Single by Halsey
- Released: June 9, 2022
- Genre: Pop
- Length: 2:56
- Label: Capitol
- Songwriters: Ashley Frangipane; Sarah Aarons; Sammy Witte;
- Producer: Tobias Karlsson;

Halsey singles chronology
| "You Asked for This" (2021) | "So Good" (2022) | "Stay with Me" (2022) |

Music video
- "So Good" on YouTube

= So Good (Halsey song) =

2022 single by Halsey

"So Good" is a song by American singer-songwriter Halsey. It was released as a single through Capitol Records on June 9, 2022. The song was written by Halsey, Sarah Aarons and Sammy Witte. It was produced by Tobias Karlsson with additional production by Witte and Max Martin. Two days after the song was released, Halsey performed it live for the first time at the 2022 Governors Ball Music Festival.

A stripped version was released on July 1, 2022.

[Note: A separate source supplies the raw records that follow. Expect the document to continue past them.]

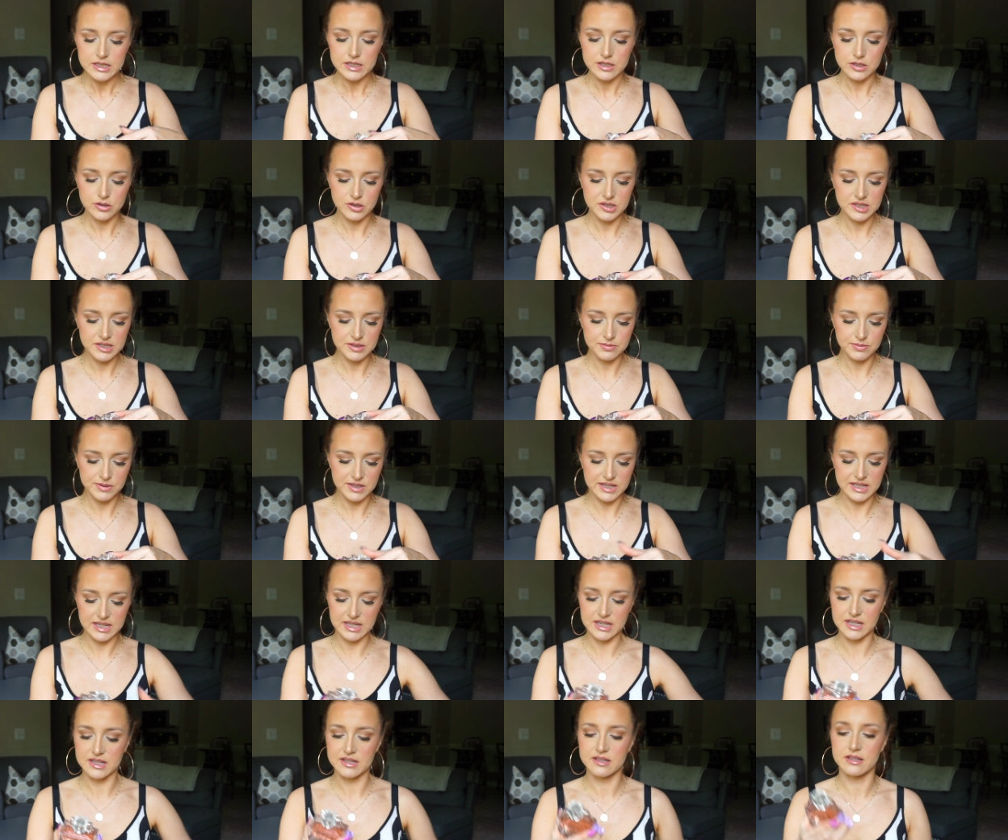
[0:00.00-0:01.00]
So this one
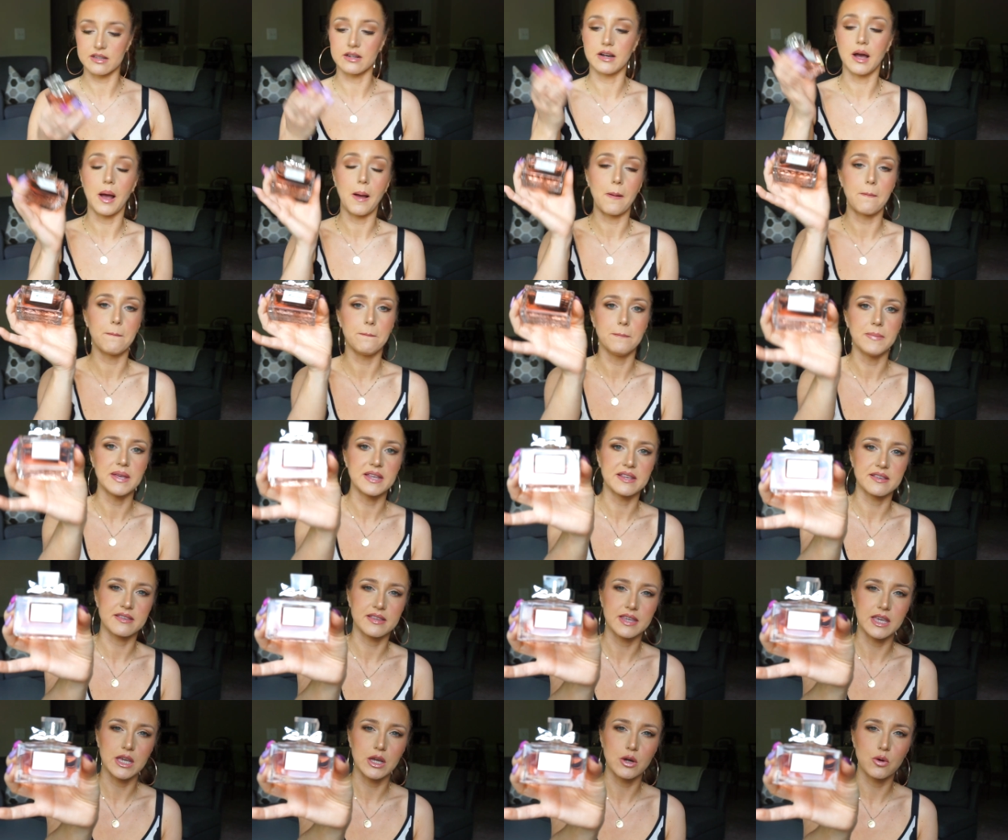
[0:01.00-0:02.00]
is uh, Miss
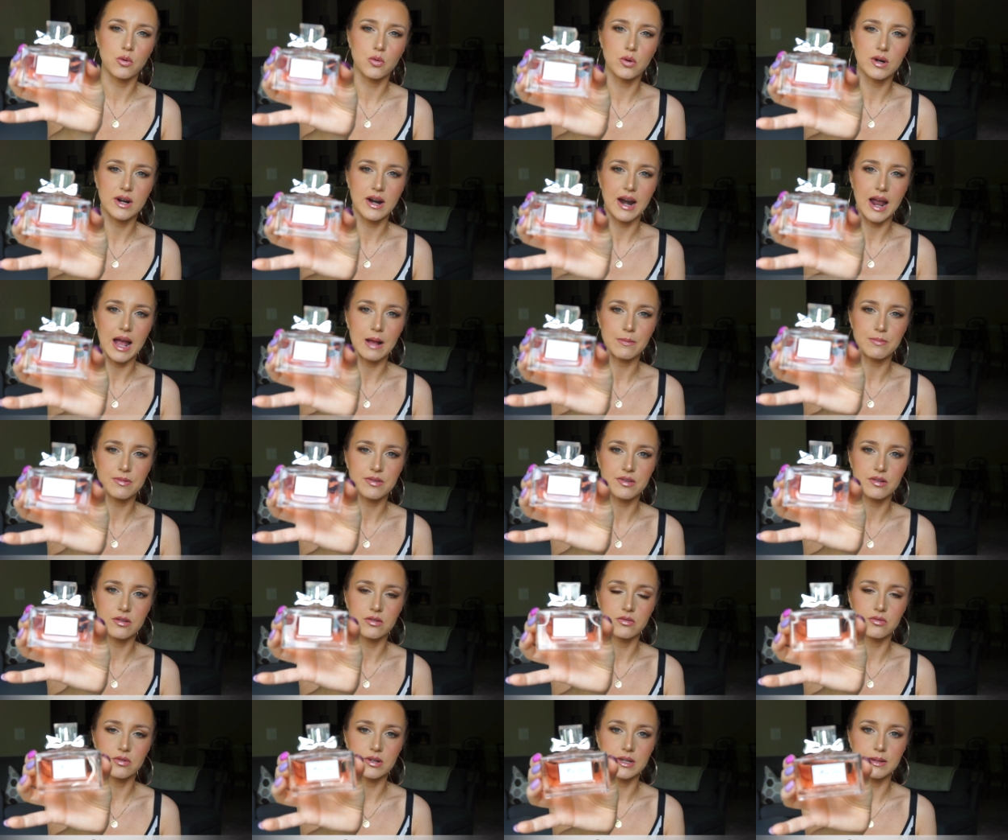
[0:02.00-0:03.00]
Dior
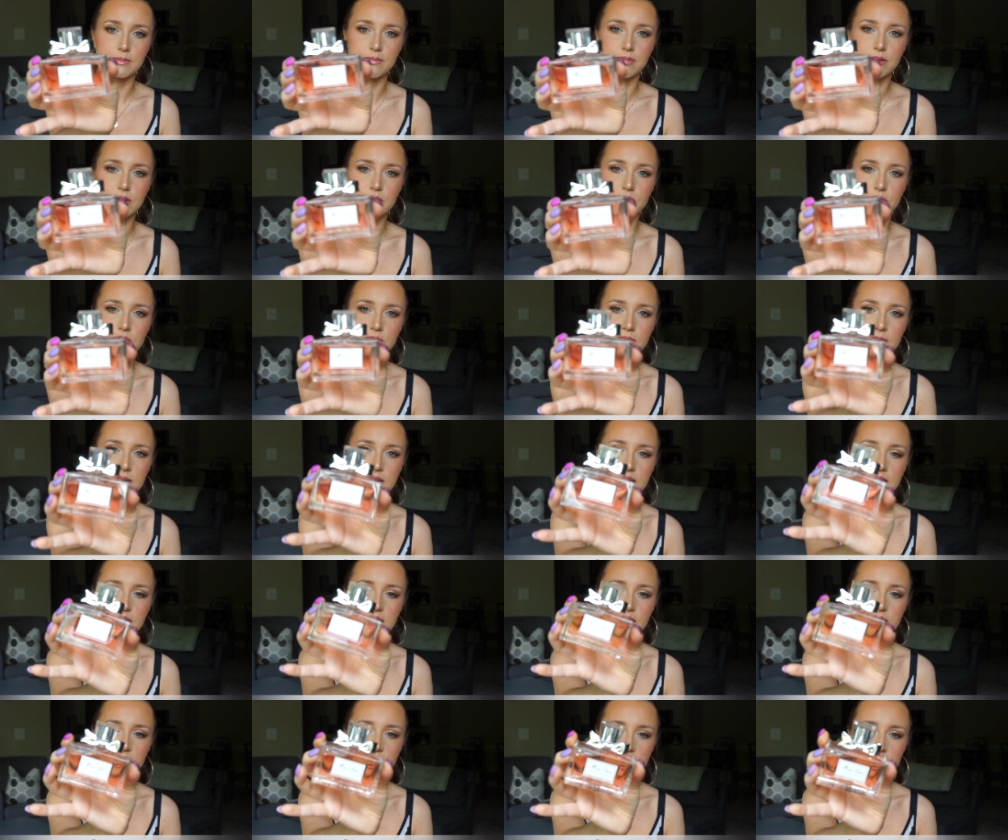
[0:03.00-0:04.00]
Absolutely
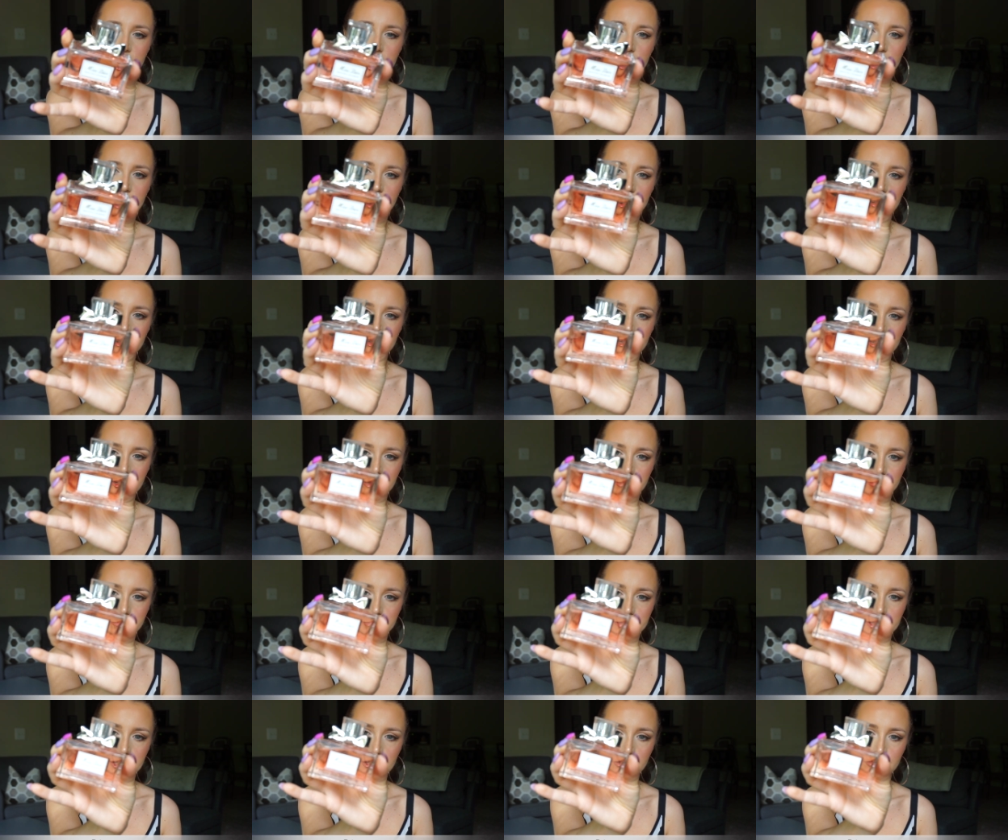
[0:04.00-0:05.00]
Blooming, um,
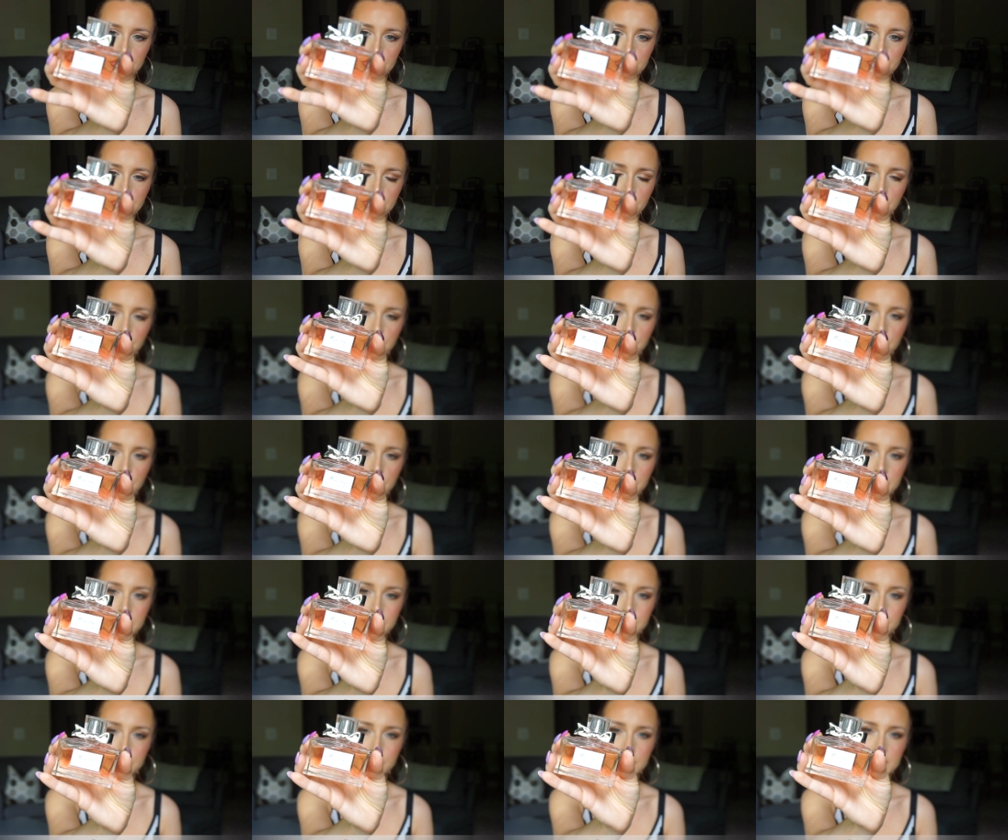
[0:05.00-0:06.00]
the Eau de
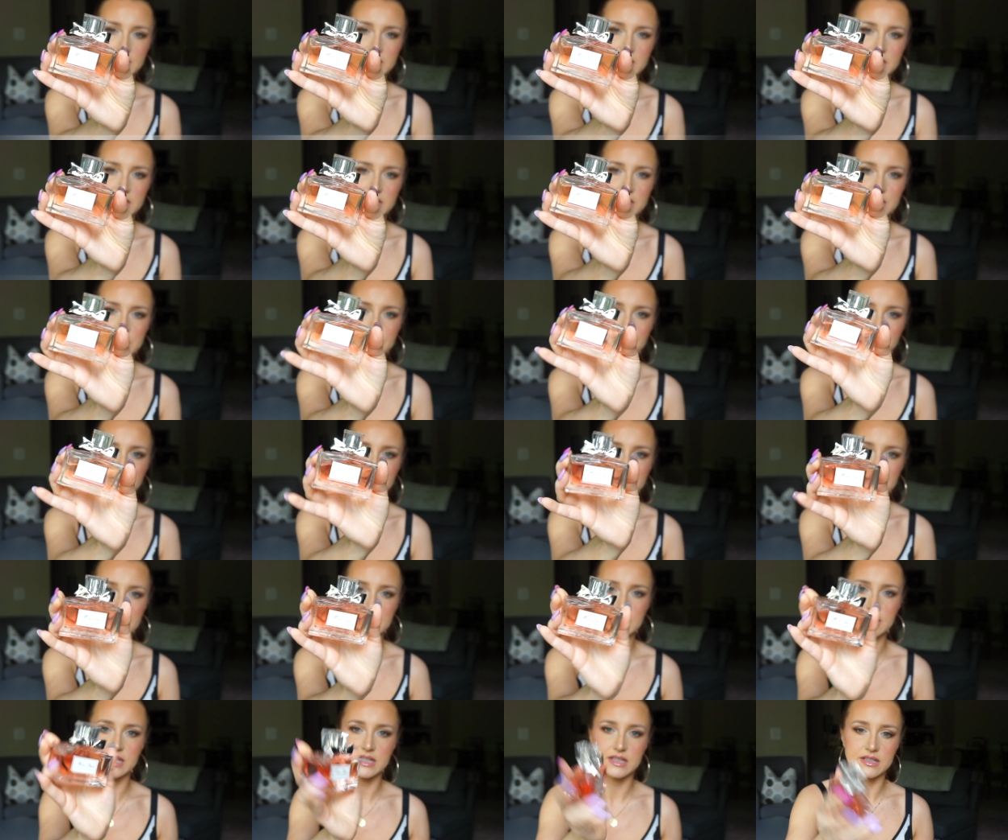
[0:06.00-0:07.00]
Parfum, and this one
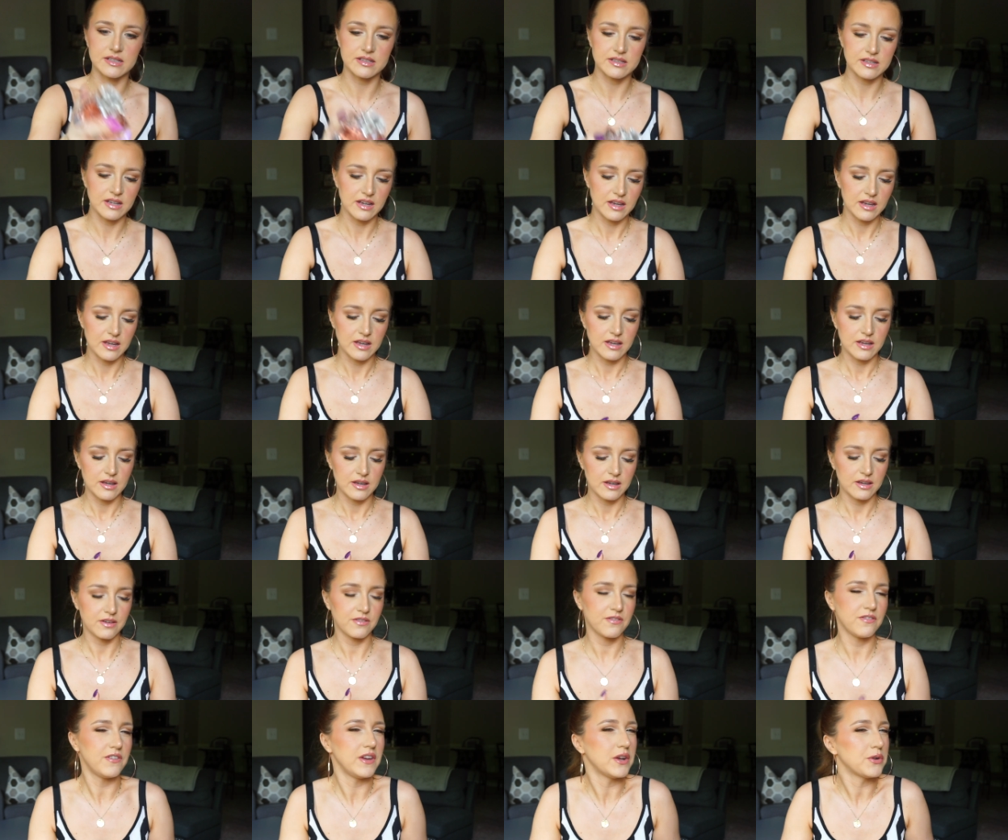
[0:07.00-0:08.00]
is
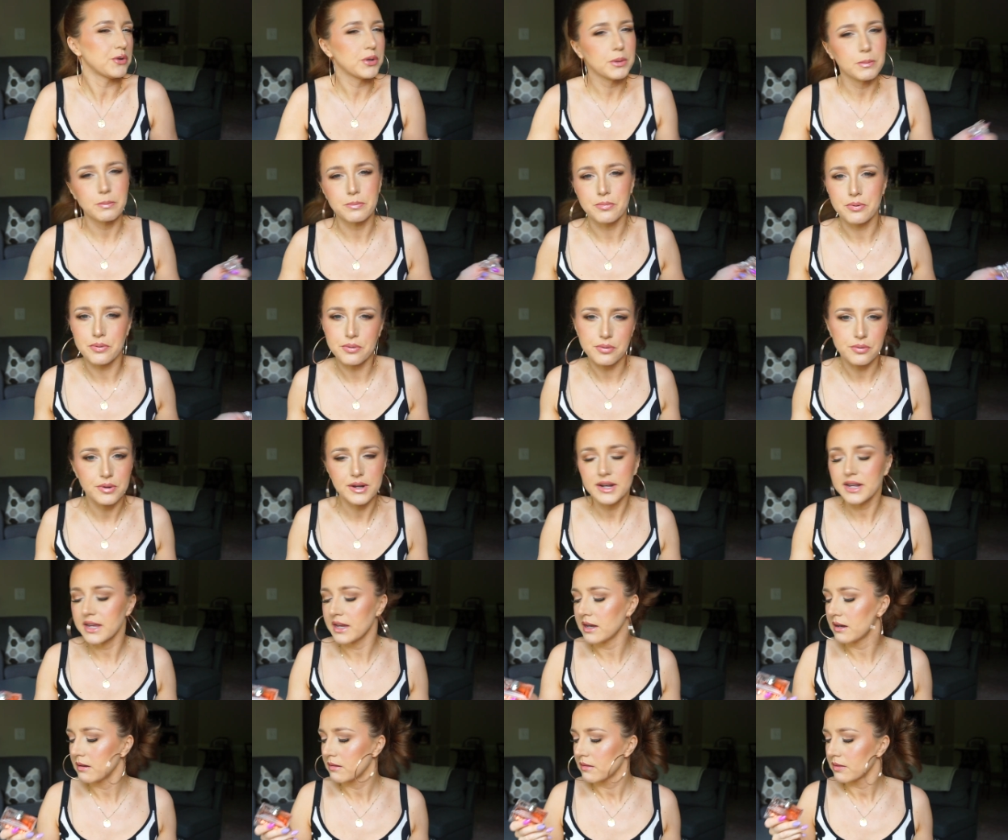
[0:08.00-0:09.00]
a very
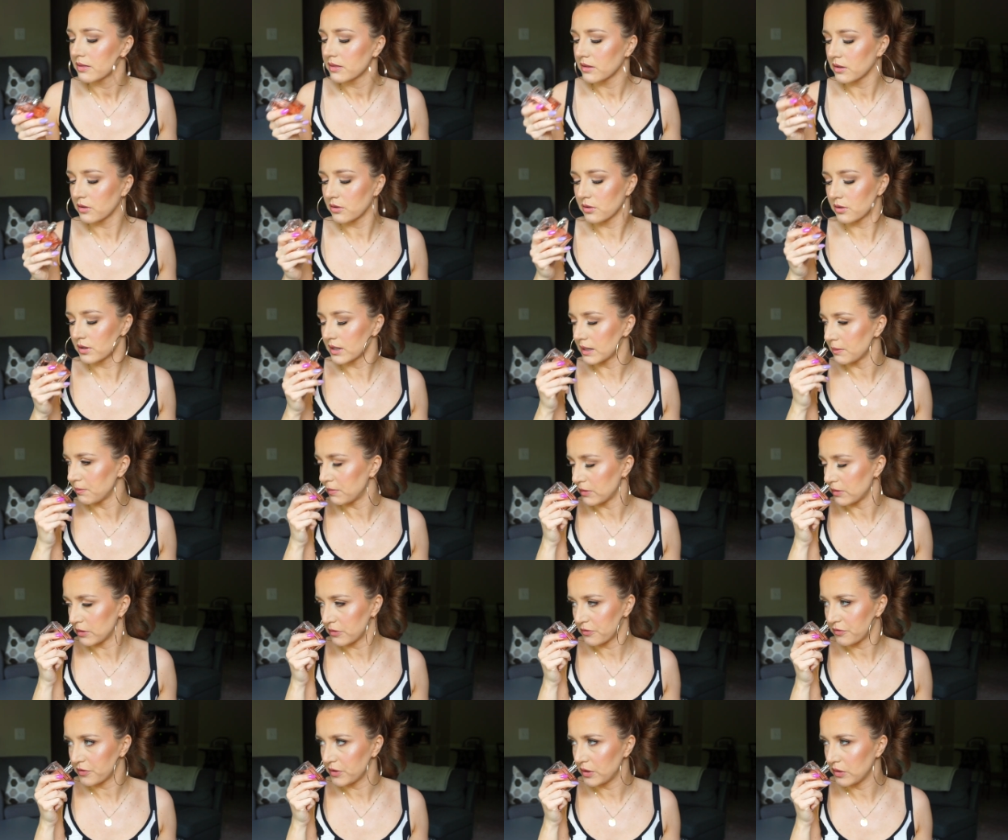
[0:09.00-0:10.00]
pretty girly
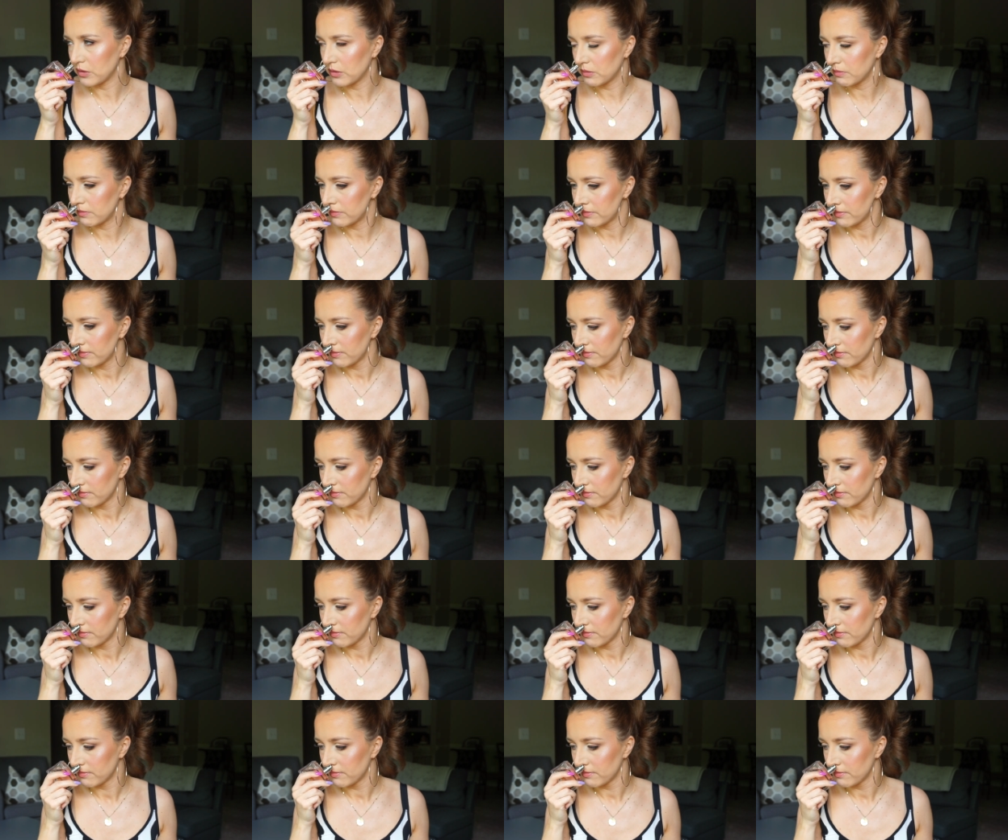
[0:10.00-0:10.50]
perfume.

==Composition and lyrics==
"So Good" is a pop ballad about Halsey's long-term relationship with Turkish-American screenwriter Alev Aydin, who directed the song's music video and appears in it with Halsey.

==Release controversy==
On May 22 and 23, 2022, Halsey took to Twitter and TikTok, claiming her record label, Capitol Records, was holding up the release of "So Good", which, along with its music video, had been completed for over a month. She further felt that they were holding up releases of other artists as well due to being careful because of marketing. Revealed to be titled "So Good", Halsey revealed that her label was refusing to release the song as they wanted to "test its virality on TikTok" first. The controversy surrounding its release led to much criticism of Capitol; eventually, on May 31, 2022, Capitol announced they would release the song on June 9, 2022, stating on Twitter; "We are an artist-first company that encourages open dialogue". Halsey left the label in 2023 due to the controversy.

==Music video==
The song's official music video, directed by Alev Aydin, premiered on June 10, 2022. Halsey and Aydin appear with Charlie Oldman, Sora Connor and Tatiana de Campos Ringsbys, in scenes showing the process of shooting a video.

==Personnel==
- Halsey – vocals
- Max Martin – additional production
- Tobias Karlsson – production, guitar, bass, keyboards, engineering, programming
- Samuel Witte - additional production
- Serban Ghenea – mixing
- Bryce Bordone – mixing assistance
- Chris Gehringer – mastering
- Brandon Buttner – recording

==Charts==

===Weekly charts===

Weekly chart performance for "So Good"
| Chart (2022) | Peak position |
|---|---|
| Australia (ARIA) | 79 |
| Canada Hot 100 (Billboard) | 46 |
| Canada CHR/Top 40 (Billboard) | 16 |
| Canada Hot AC (Billboard) | 21 |
| Czech Republic Airplay (ČNS IFPI) | 11 |
| Global 200 (Billboard) | 62 |
| Hungary (Single Top 40) | 17 |
| Japan Hot Overseas (Billboard Japan) | 16 |
| New Zealand Hot Singles (RMNZ) | 8 |
| Sweden Heatseeker (Sverigetopplistan) | 4 |
| UK Singles (Official Charts) | 67 |
| US Billboard Hot 100 | 51 |
| US Adult Contemporary (Billboard) | 19 |
| US Adult Pop Airplay (Billboard) | 9 |
| US Pop Airplay (Billboard) | 10 |

===Year-end charts===

2022 year-end chart performance for "So Good"
| Chart (2022) | Position |
|---|---|
| US Adult Top 40 (Billboard) | 27 |
| US Mainstream Top 40 (Billboard) | 39 |

==Certifications==

Certifications for "So Good"
| Region | Certification | Certified units/sales |
| Brazil (Pro-Música Brasil) | Gold | 20,000^{‡} |
| Canada (Music Canada) | Gold | 40,000^{‡} |
| United States (RIAA) | Platinum | 1,000,000^{‡} |
^{‡} Sales+streaming figures based on certification alone.